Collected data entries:

--- --- ---

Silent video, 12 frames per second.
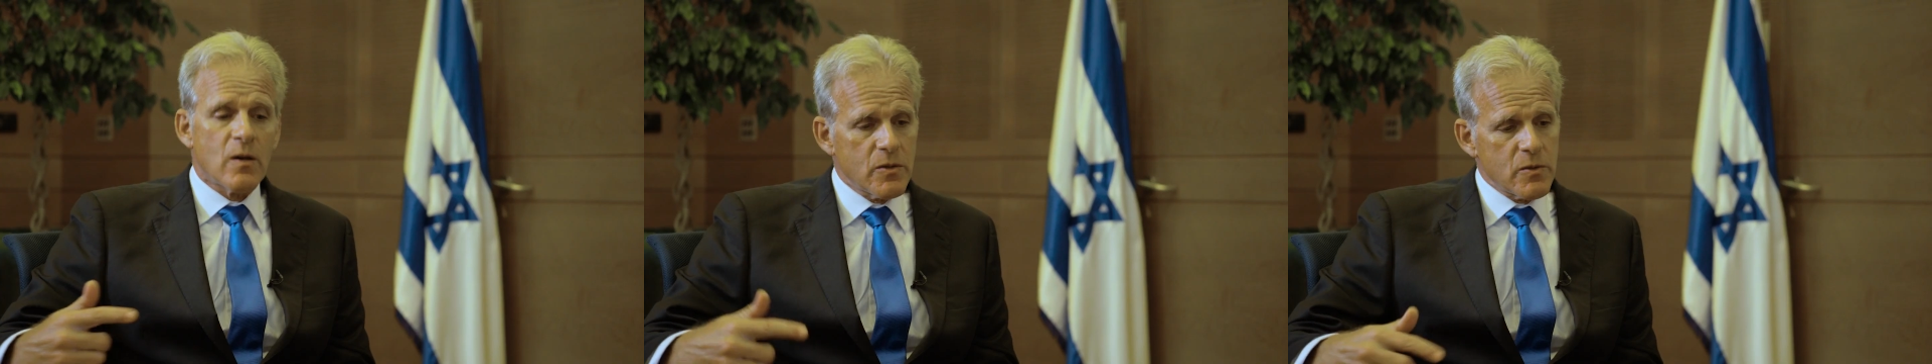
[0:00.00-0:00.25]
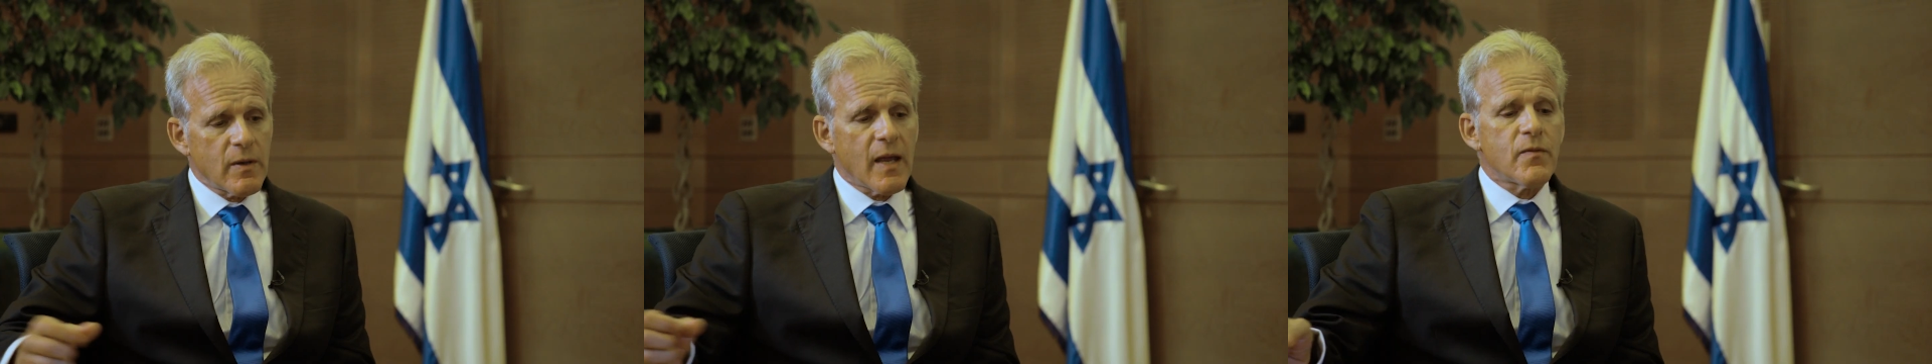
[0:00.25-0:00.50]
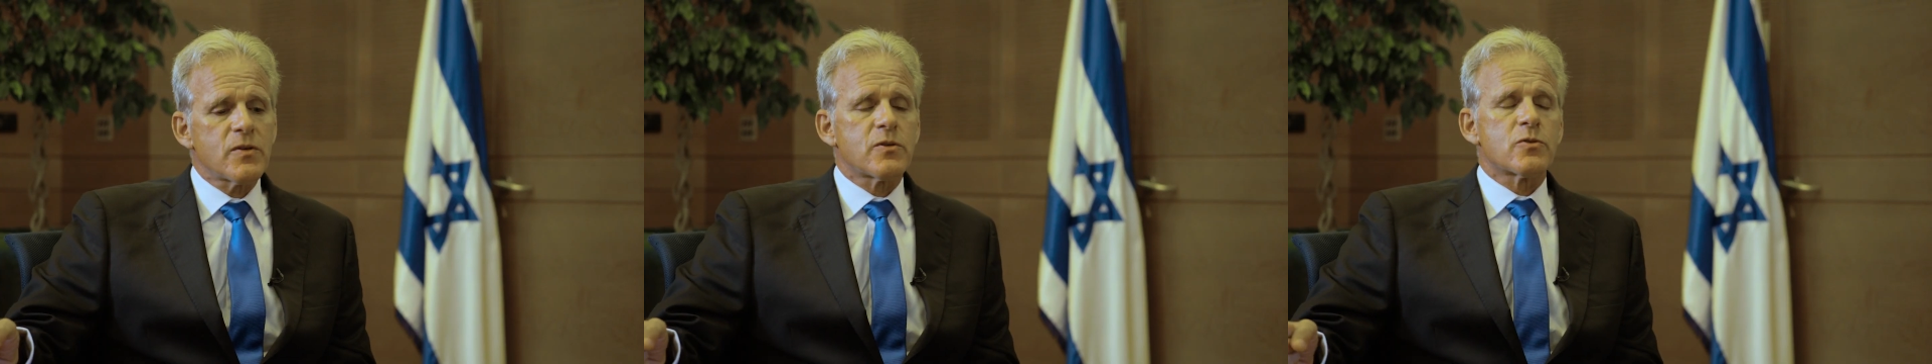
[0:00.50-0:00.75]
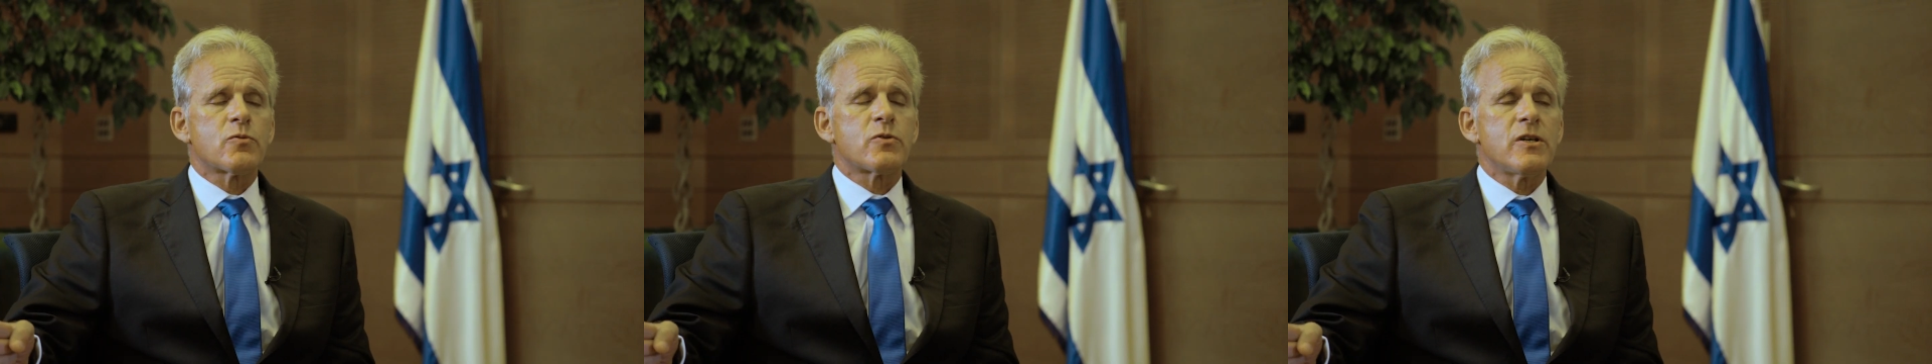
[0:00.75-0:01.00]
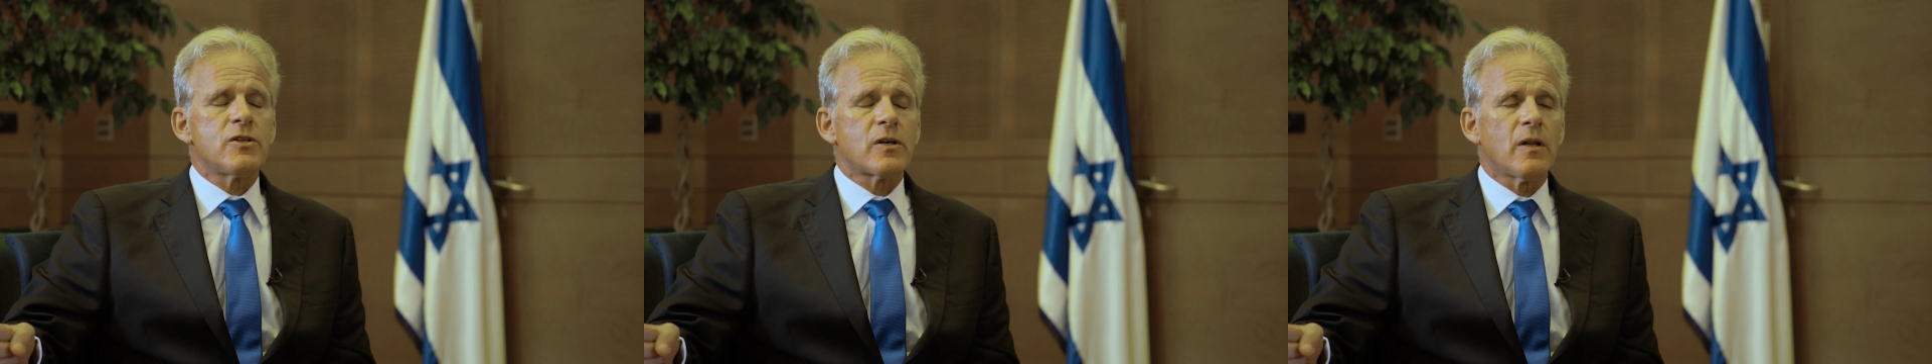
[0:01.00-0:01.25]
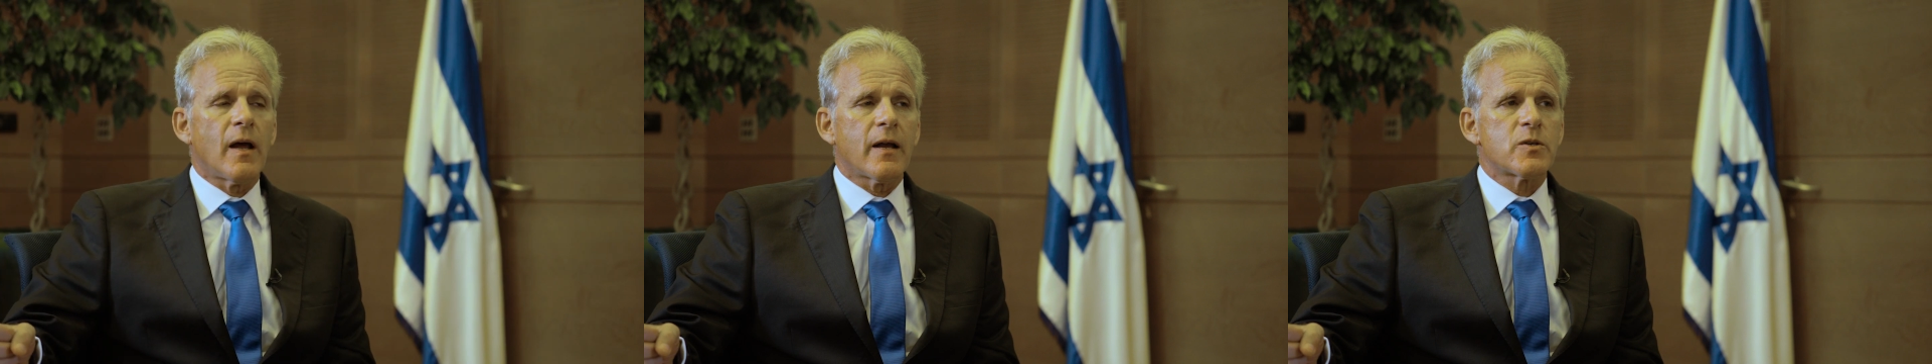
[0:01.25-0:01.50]
And it also gave us the
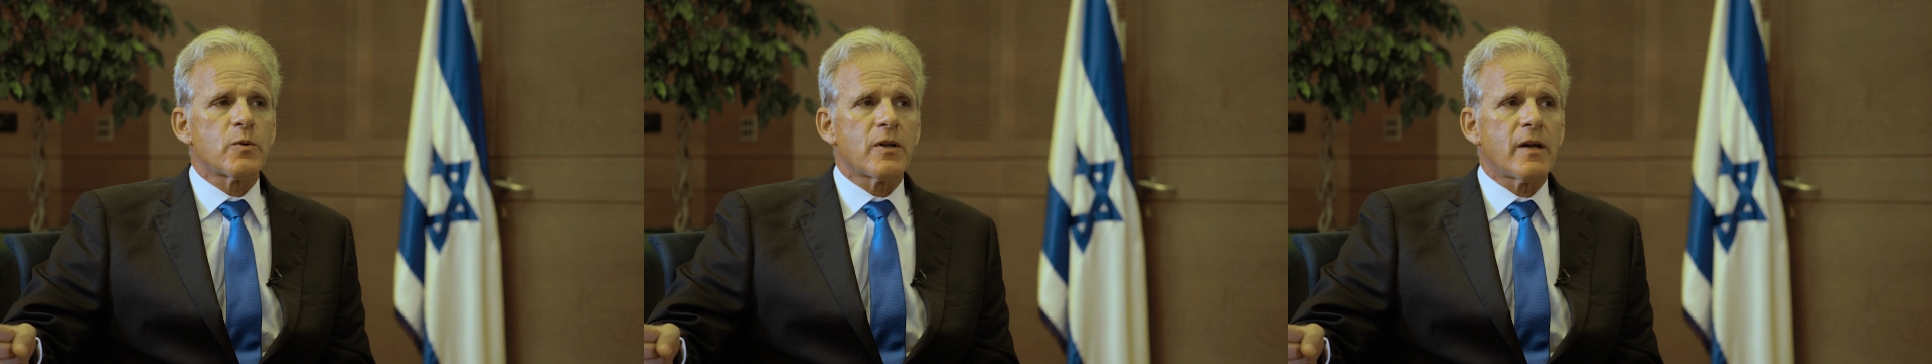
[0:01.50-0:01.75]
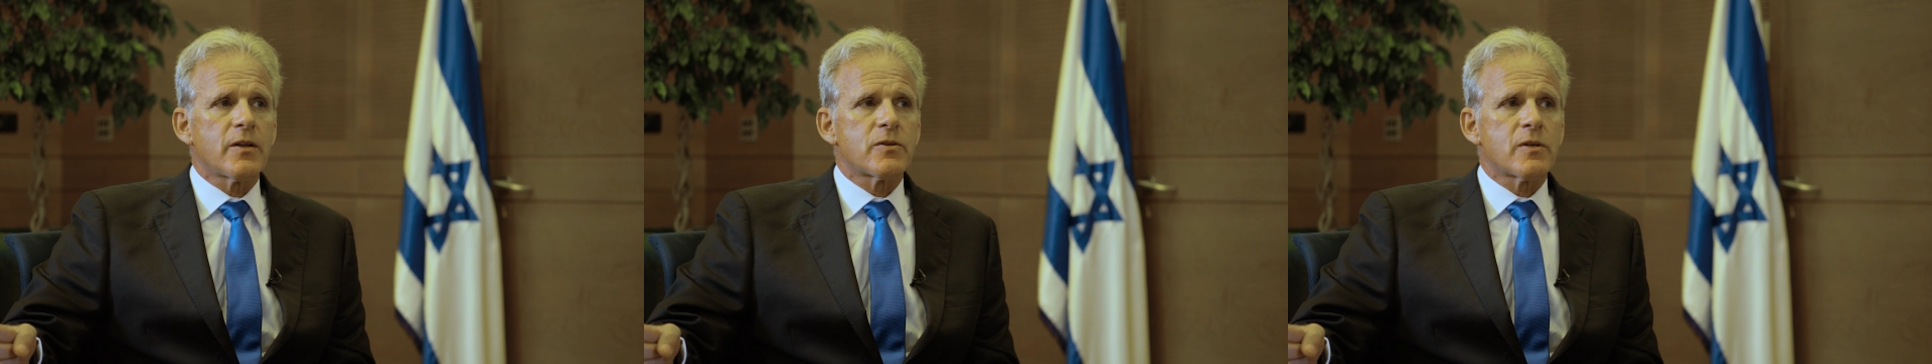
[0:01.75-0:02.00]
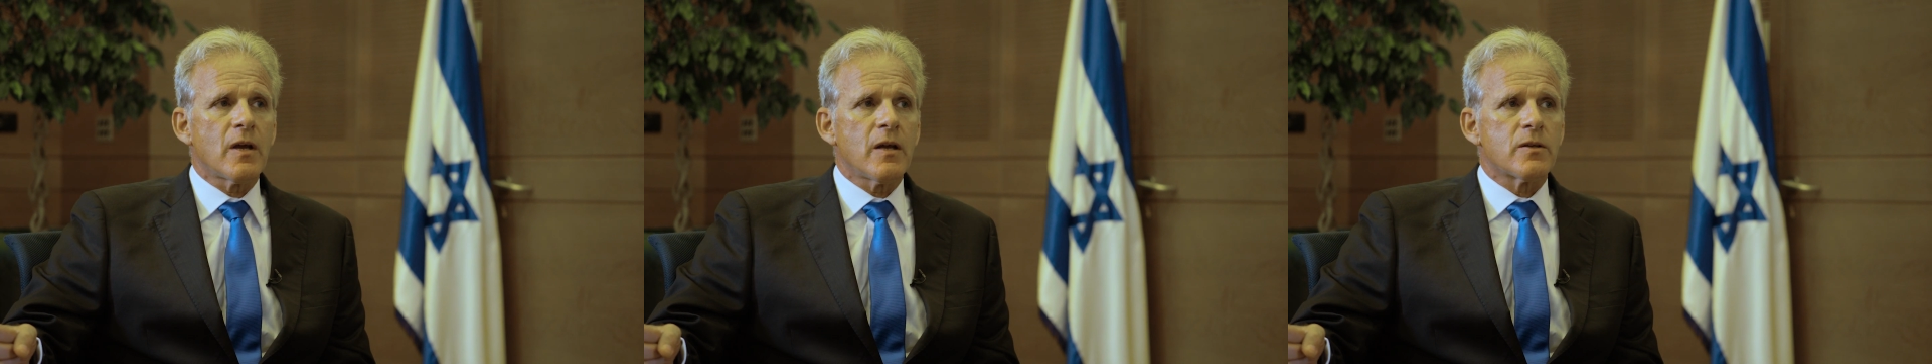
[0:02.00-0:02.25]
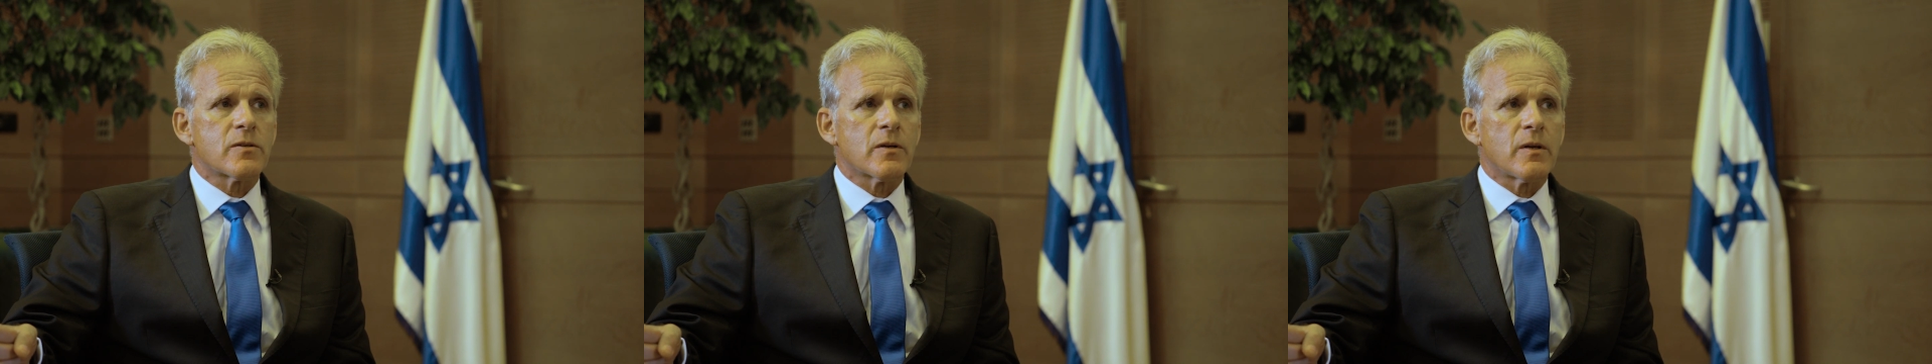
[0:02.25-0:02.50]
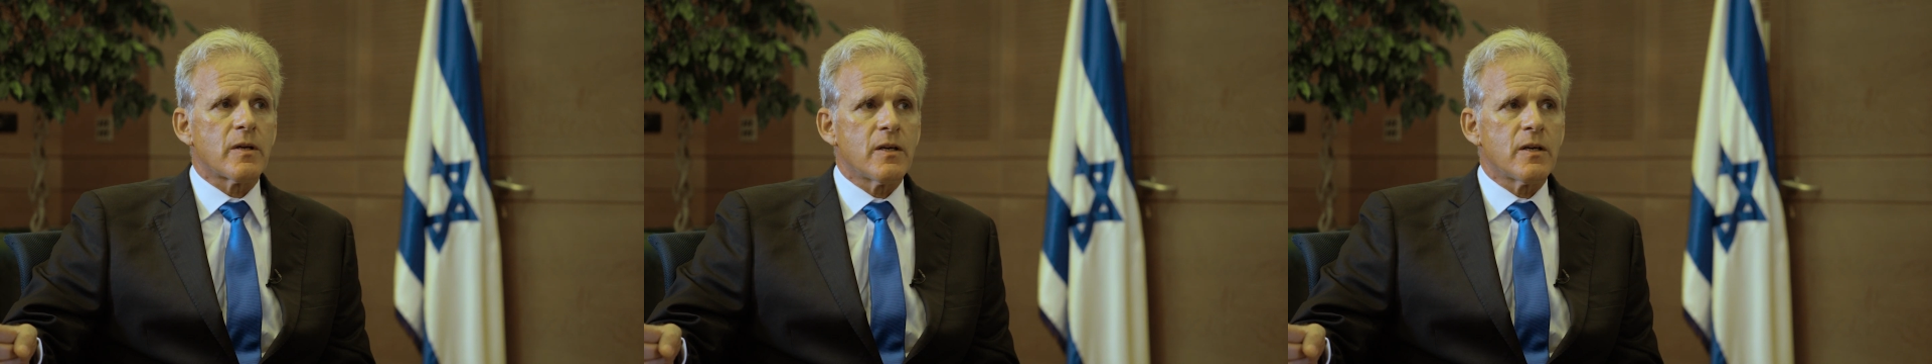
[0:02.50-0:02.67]
strategic alliance with the United States.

--- --- ---

• _BRIEF_:
In the records above, find the line containing "[0:01.50-0:01.75]" and restate it and every line after it word for word, all pictures excluded.

• _ANSWER FOR THE TASK_:
[0:01.50-0:01.75]
[0:01.75-0:02.00]
[0:02.00-0:02.25]
[0:02.25-0:02.50]
[0:02.50-0:02.67]
strategic alliance with the United States.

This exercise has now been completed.